**Assigned task:** Could you write out, exactly and with no pictures, every line from the one containing "[8:01.28-8:01.78]" through the last line of the entries?

**Stored items from a collection:**
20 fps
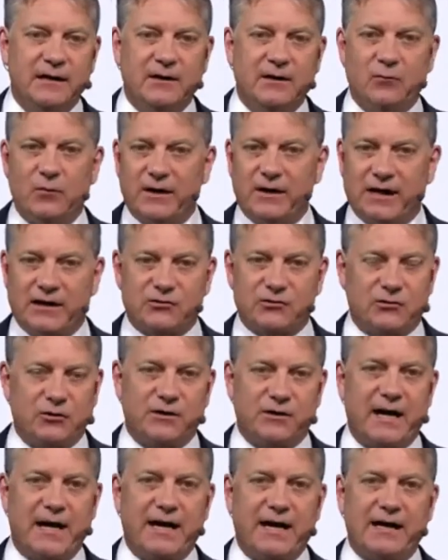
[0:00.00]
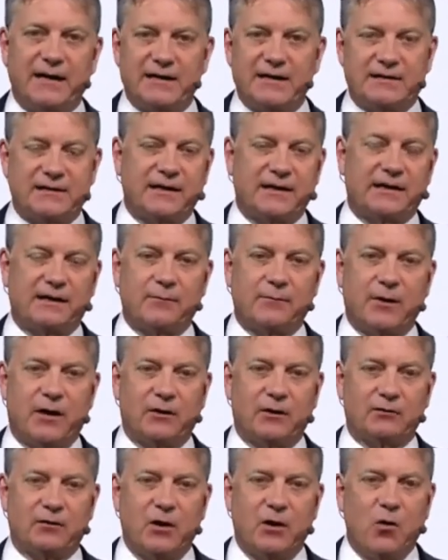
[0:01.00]
with us today listening
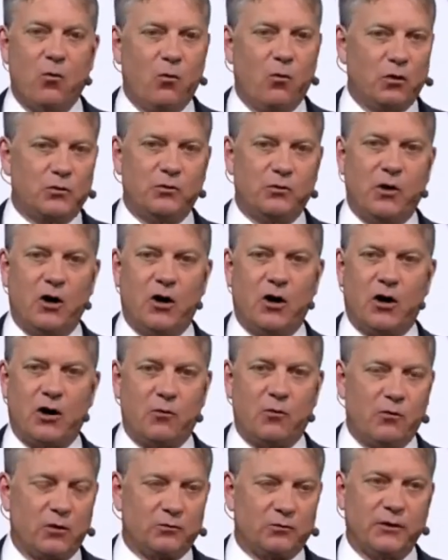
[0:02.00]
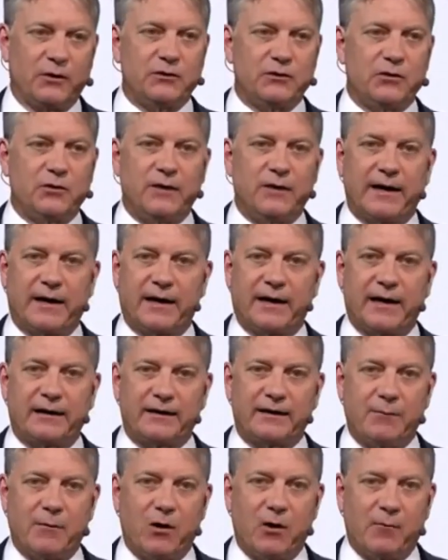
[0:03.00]
about what we are and what we are doing at the
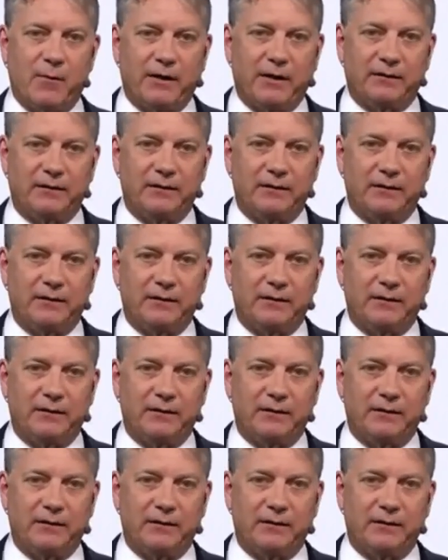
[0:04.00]
moment.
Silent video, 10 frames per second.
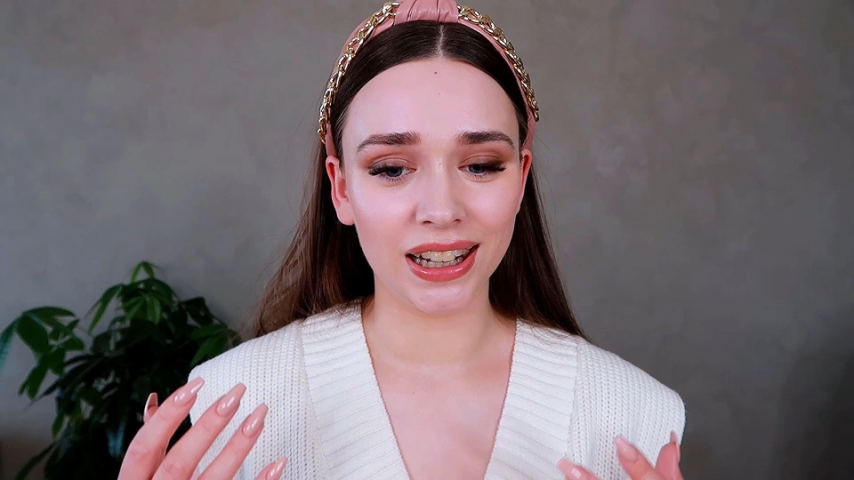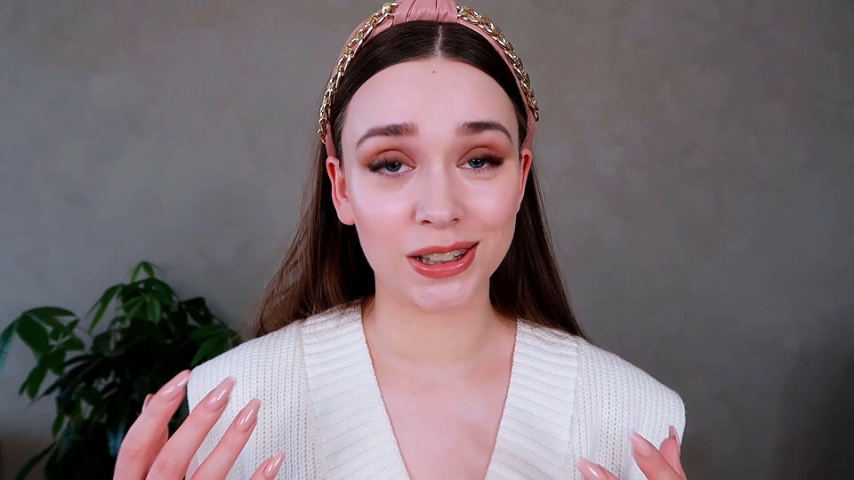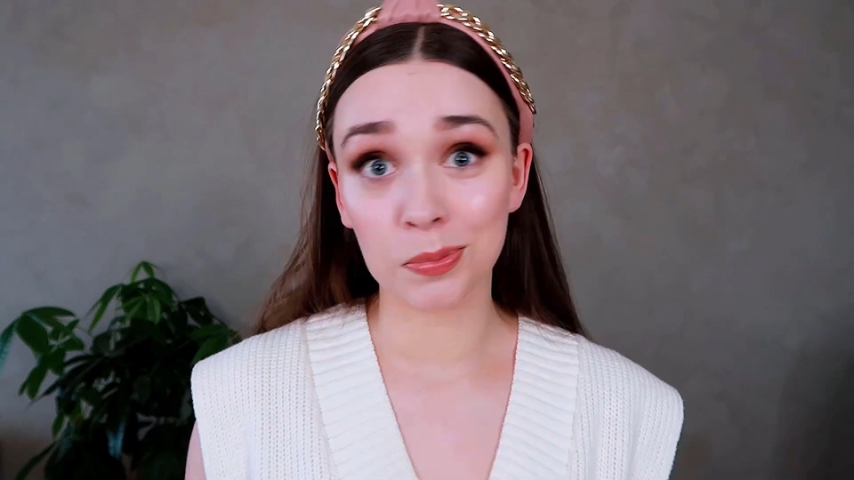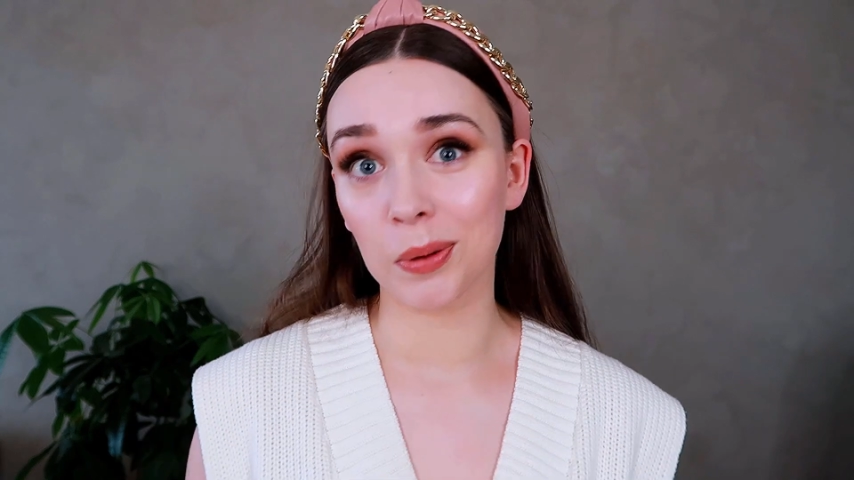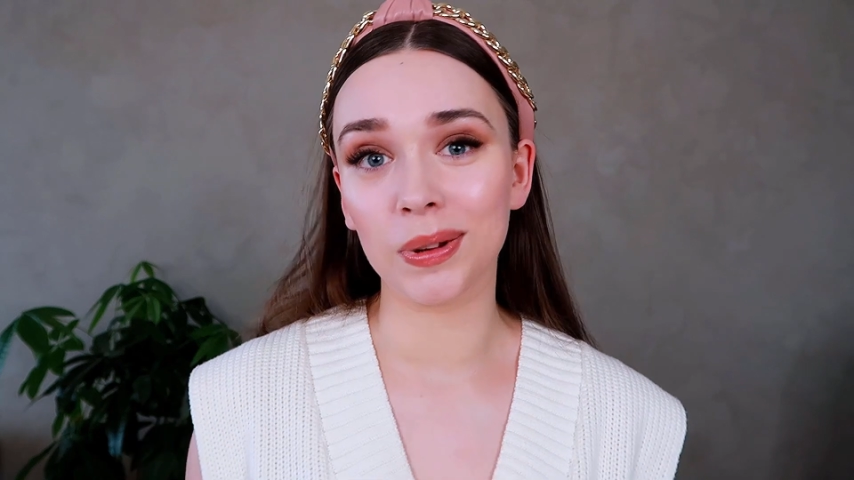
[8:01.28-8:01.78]

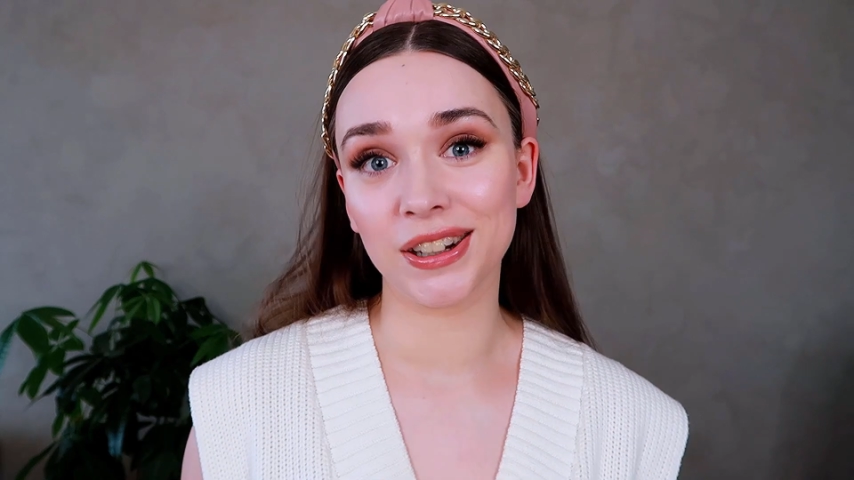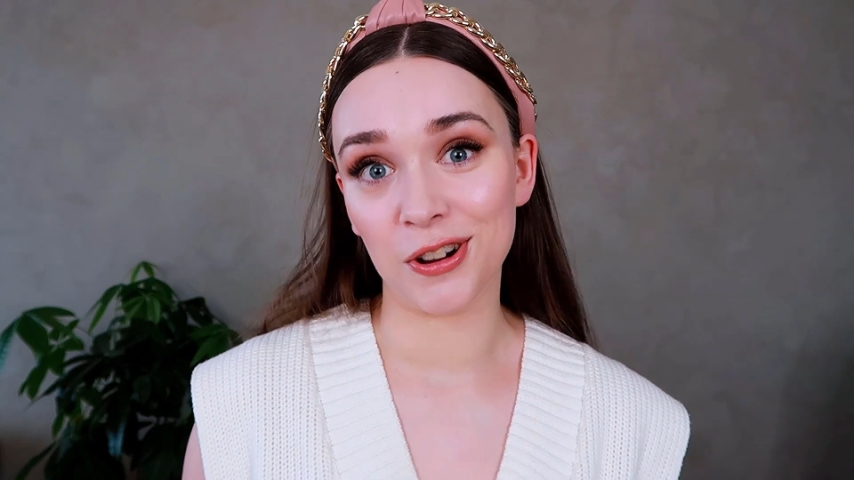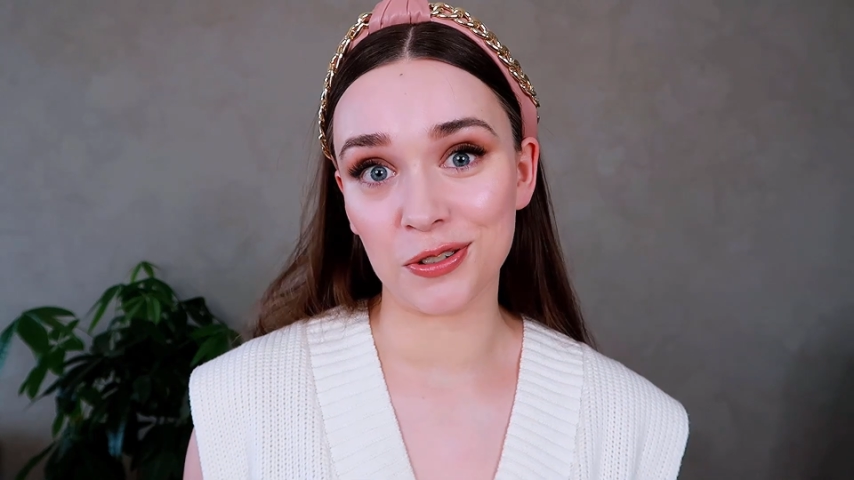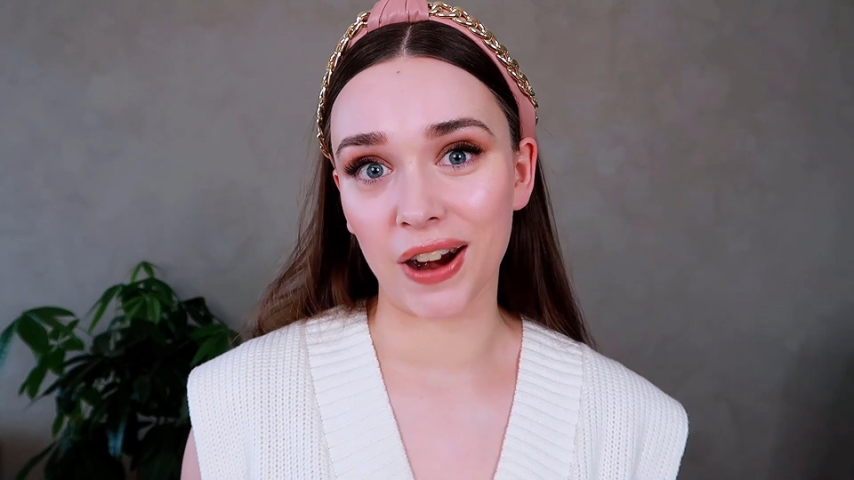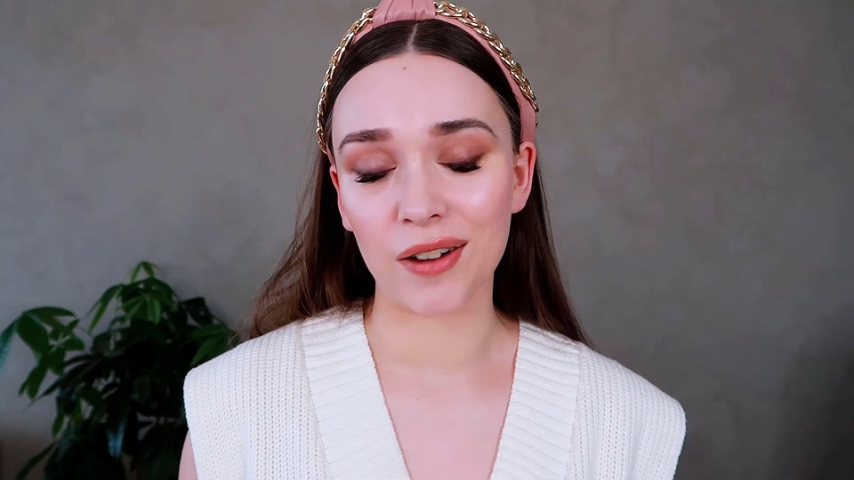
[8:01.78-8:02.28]
it's probably
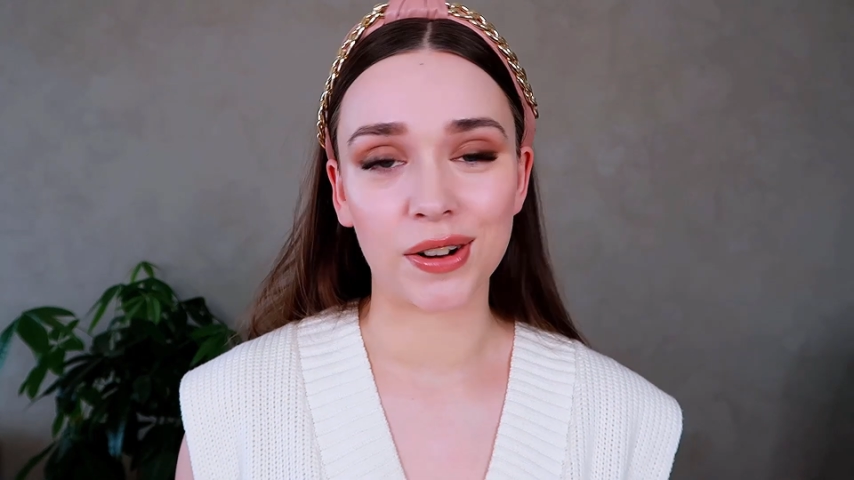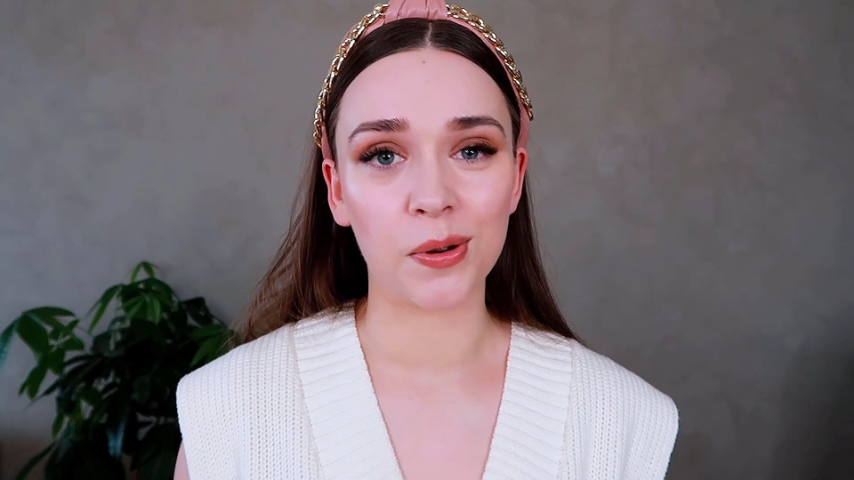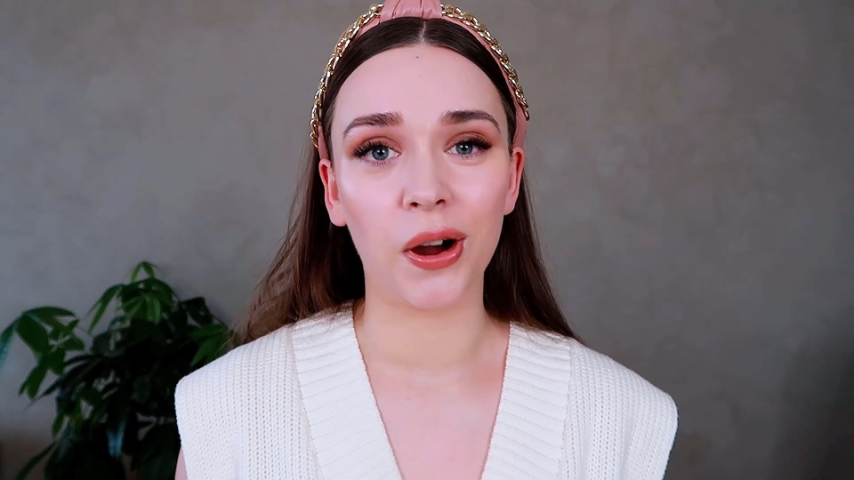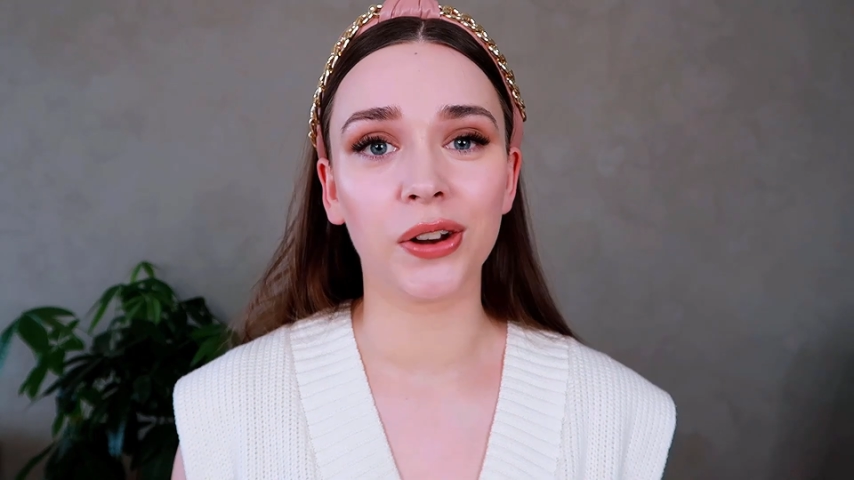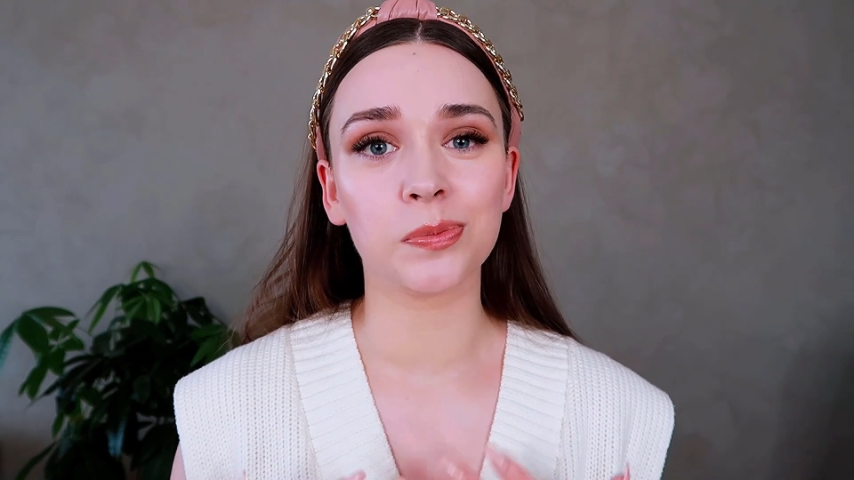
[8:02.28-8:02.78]
not for
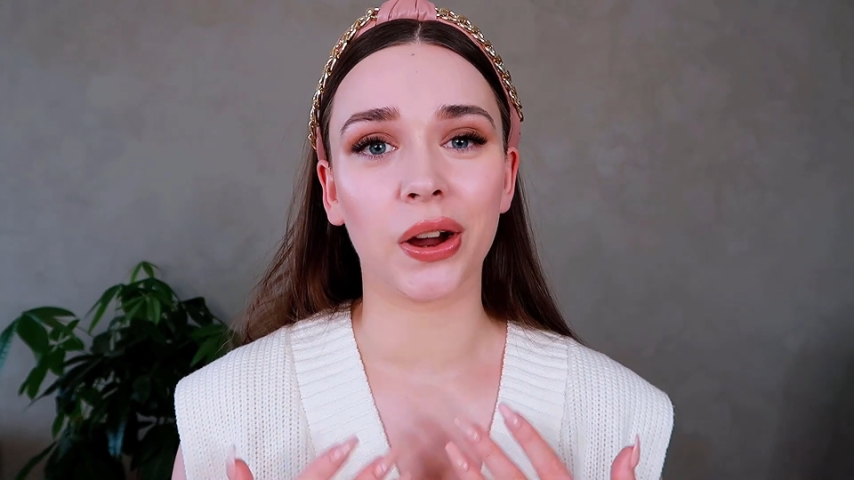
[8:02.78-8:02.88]
everyone,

**Task response:**
[8:01.28-8:01.78]

[8:01.78-8:02.28]
it's probably
[8:02.28-8:02.78]
not for
[8:02.78-8:02.88]
everyone,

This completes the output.